Sunday, August 2, 2009
I understand that no one will ever be bragging about my housekeeping skills. And it's not because I wasn't raised in a well-kept home. My mom was very disciplined about her weekly cleaning and we were expected to help. I even subscribe to the Flylady's website and have read her book. I love her ideas and principles, just haven't implemented them very well...yet (I am optimistic). I do not like to clean. I try to keep the house from getting buried and I pull the vacuum out when my mental buzzer telling me how long it has been since I last vacuumed goes off. I know I need to be teaching these life skills to my three kids because they will have homes of their own someday and I don't want them to be the roommate everyone talks about...and I am working on the plan for that.
What always surprises me and convicts me, though, are the unexpected places where I find dust. This may be where my mom let me down in the training arena. For example, in the bathroom, we had to shake the rugs, clean the sink, tub, counter, toilet and mirror, dump the trash and sweep the floor (let me know if I am forgetting anything, Falula). But not once did she have me dust the top of the TP holder. Imagine my surprise on the day I found dust on the TP holder in my own house. I had never even thought to clean that. And those six panel doors that sounded like a great idea when building our house? Well, those six panels have 24 corners that can hold dust. I really am seeing the practical reasons for going with a very modern decor -- flat surfaces, minimal stuff to dust, no grooves or ridges.

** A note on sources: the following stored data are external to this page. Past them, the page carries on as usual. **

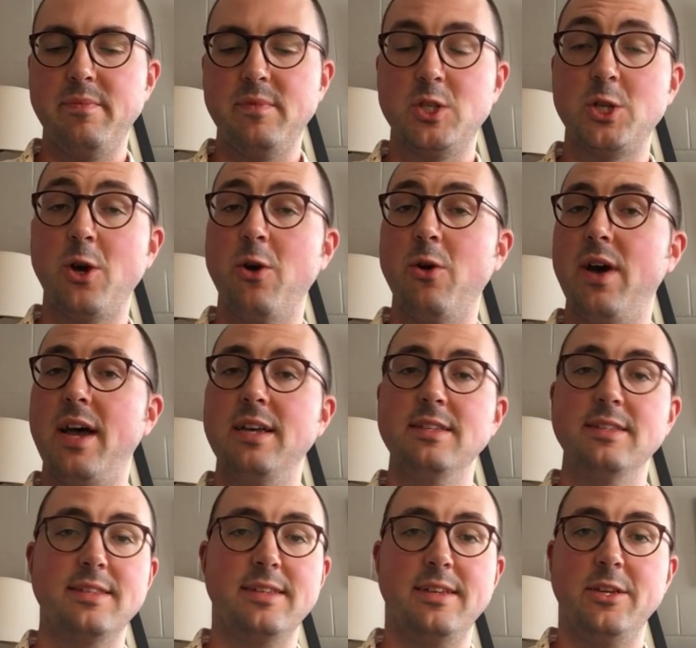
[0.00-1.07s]
So
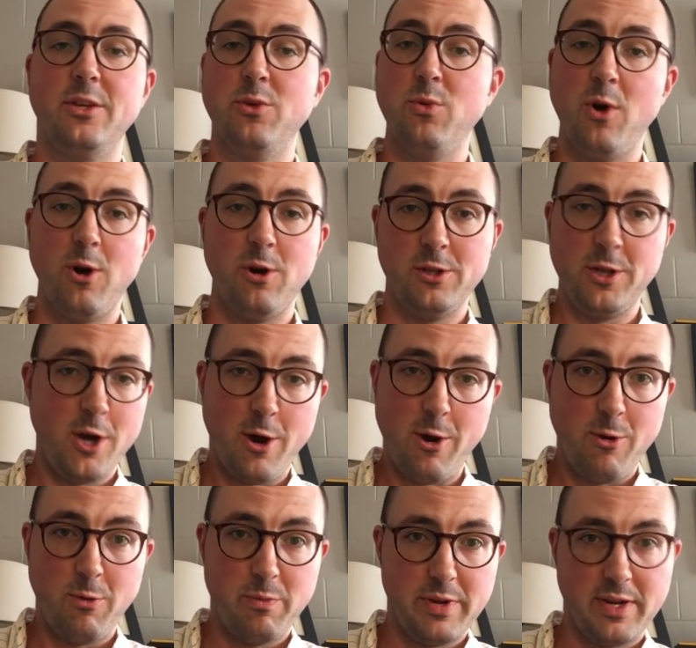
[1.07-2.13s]
as you all
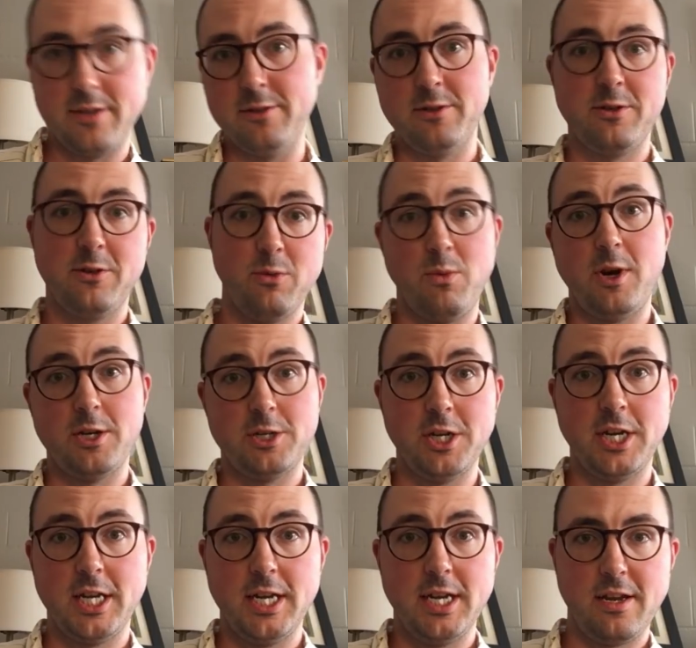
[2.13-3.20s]
know, because you're
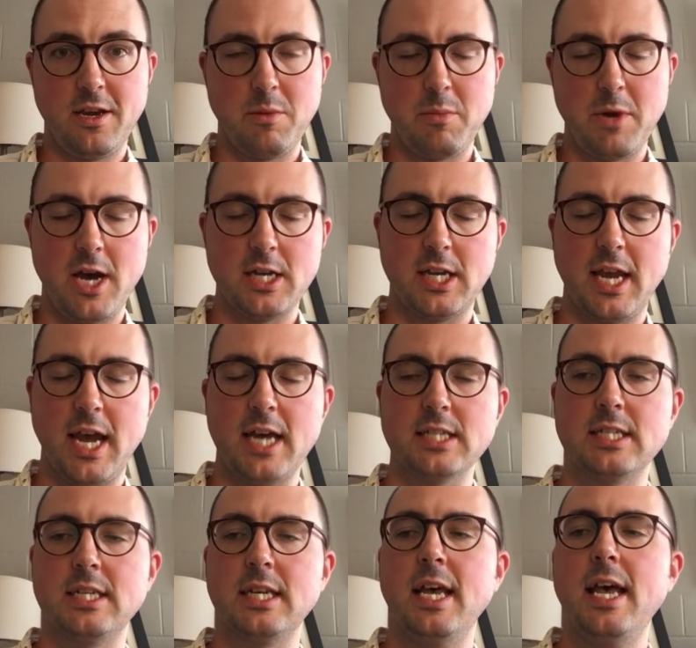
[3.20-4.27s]
watching a knitting
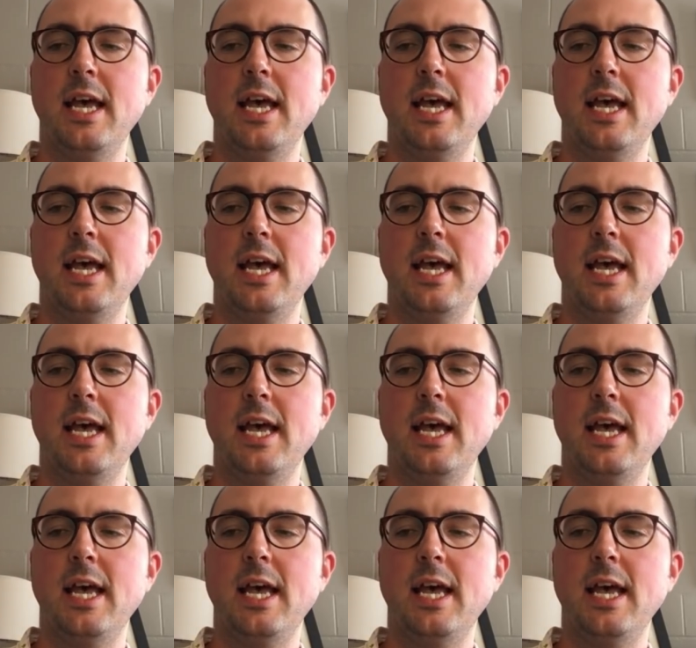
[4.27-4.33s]
podcast,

So, I know where some of my dust is but I am always finding new places where it hides. It is the same with my life. I know, generally, what areas of my life need some polishing...but sometimes I am surprised when a new issue pops up. This past week, a girlfriend who I respect immensely as a wife/mom/friend, paid me a wonderful complement in regards to my parenting. My heart was instantly convicted because I know that I am still a work in progress in that area of my life. I know that I would be embarrassed for others to see my moments of impatience and frustration with my own children. And if I would be embarrassed for others to see it, shouldn't I be embarrassed for my children to see it? I am...but it still happens. Perhaps there's dust bunnies in the corners of my role as a wife. They show up as a poor attitude or an uncooperative or unsupportive spirit...maybe a flash of martyrdom because "he doesn't understand what I do all day". Well, that's when I need to cry a river, build a bridge and get over it. I am a blessed woman because I get to stay home and spend these wonderful years with my daughters...and it is thanks to him and his sacrifice.

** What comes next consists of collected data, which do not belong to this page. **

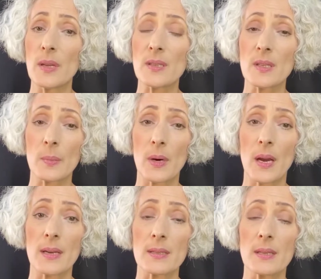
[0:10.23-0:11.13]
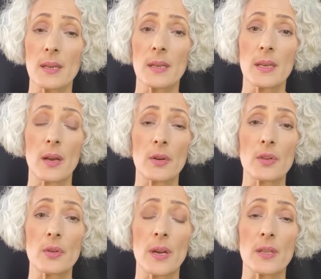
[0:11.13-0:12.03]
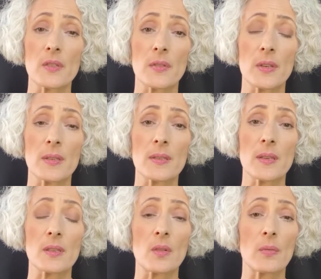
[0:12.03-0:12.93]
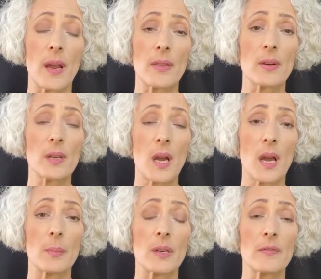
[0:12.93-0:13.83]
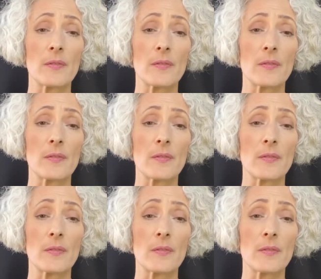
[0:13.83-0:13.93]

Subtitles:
be surprised countertransference is a rather common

Just as furniture needs to be repeatedly dusted, so do my skills and attitudes relevant to my various roles as wife, mom, teacher, friend, daughter, sister, etc. I have to be regularly reading books or listening to CDs that help me in these areas. I also need to be associating with those that have the fruits in those areas so that I can learn from them. I am blessed to have my mom, mother-in-law, sister, sister-in-laws and friends that I do, because I am able to learn from each of them.
There is one other key ingredient to effective dusting. As this post was coming together for me mentally, I pondered that we don't have any cleaning solutions, like Endust, to keep the dust away in our lives like that product does for furniture. But then I realized I do. I can read my Bible...I can pray...I can hand over my dust to Jesus and he will help me clean with the aid of the Holy Spirit. Any day that I can start out with some quiet time...reading some Scripture...a devotional...writing a prayer out in a journal... that day is going to go much smoother. I can ask that my dusty spots be revealed to me and for the help to clean them up. That is way better than Endust.